#### Problem statement
The reply should hold every entry exactly as written and none of the pictures.

[Records from a collection]

....................

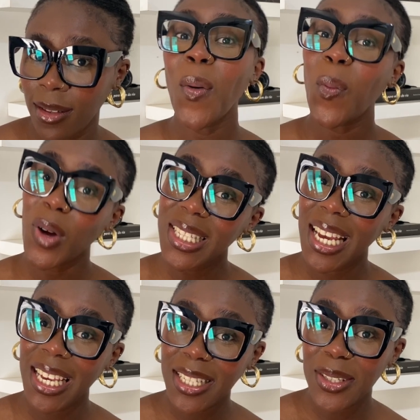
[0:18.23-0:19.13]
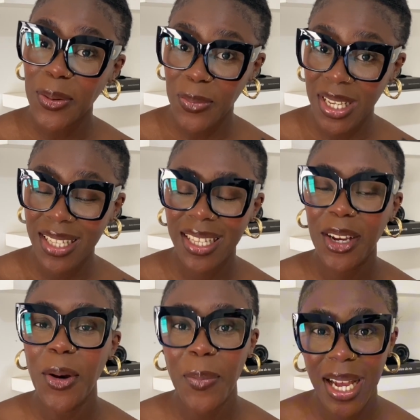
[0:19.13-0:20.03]
Once I hit submit, they
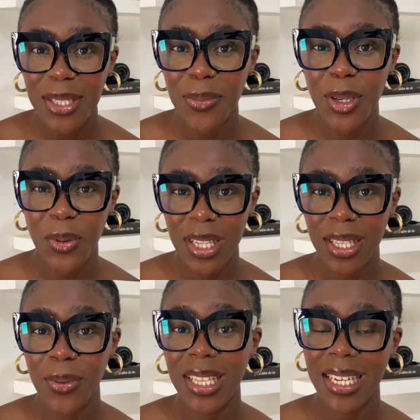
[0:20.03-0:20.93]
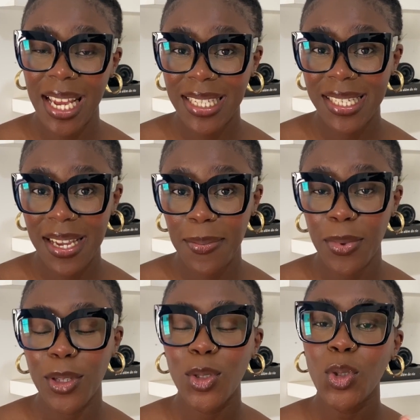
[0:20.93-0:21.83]
got back to me quickly with the next
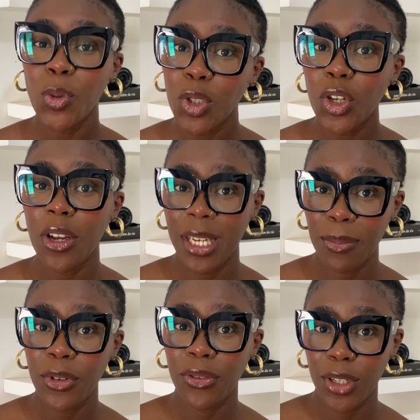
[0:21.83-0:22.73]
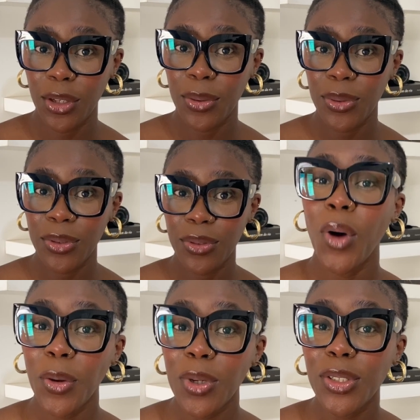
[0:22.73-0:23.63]
step, 2 short demo videos.
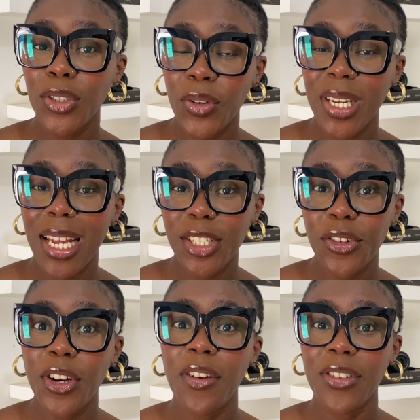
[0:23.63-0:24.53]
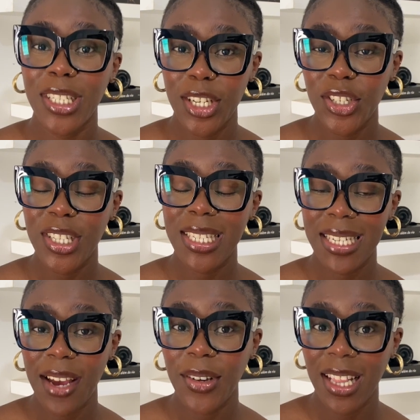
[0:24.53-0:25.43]
One was to show a natural conversation
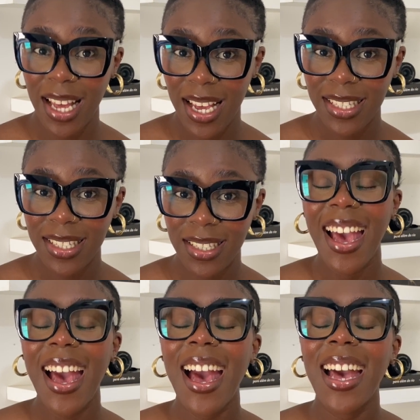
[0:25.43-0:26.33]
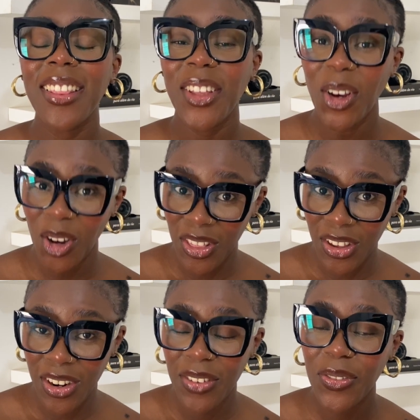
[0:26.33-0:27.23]
style class, and the
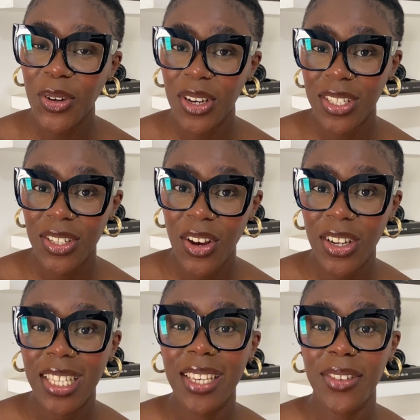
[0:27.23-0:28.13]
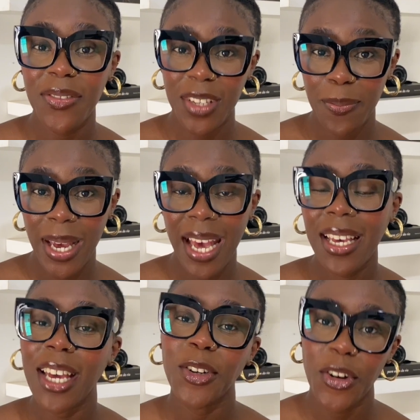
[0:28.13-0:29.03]
other focused on giving feedback
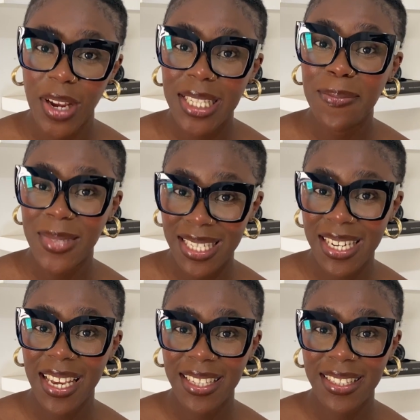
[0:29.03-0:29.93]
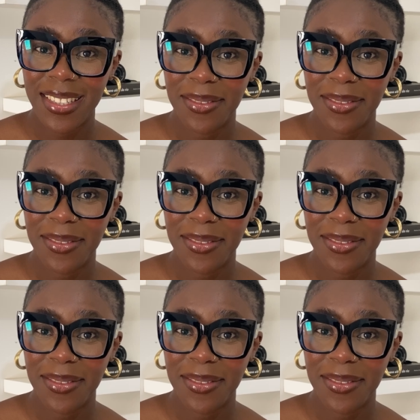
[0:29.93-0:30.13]
and correcting mistakes.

....................

#### Solution to this exercise
[0:18.23-0:19.13]
[0:19.13-0:20.03]
Once I hit submit, they
[0:20.03-0:20.93]
[0:20.93-0:21.83]
got back to me quickly with the next
[0:21.83-0:22.73]
[0:22.73-0:23.63]
step, 2 short demo videos.
[0:23.63-0:24.53]
[0:24.53-0:25.43]
One was to show a natural conversation
[0:25.43-0:26.33]
[0:26.33-0:27.23]
style class, and the
[0:27.23-0:28.13]
[0:28.13-0:29.03]
other focused on giving feedback
[0:29.03-0:29.93]
[0:29.93-0:30.13]
and correcting mistakes.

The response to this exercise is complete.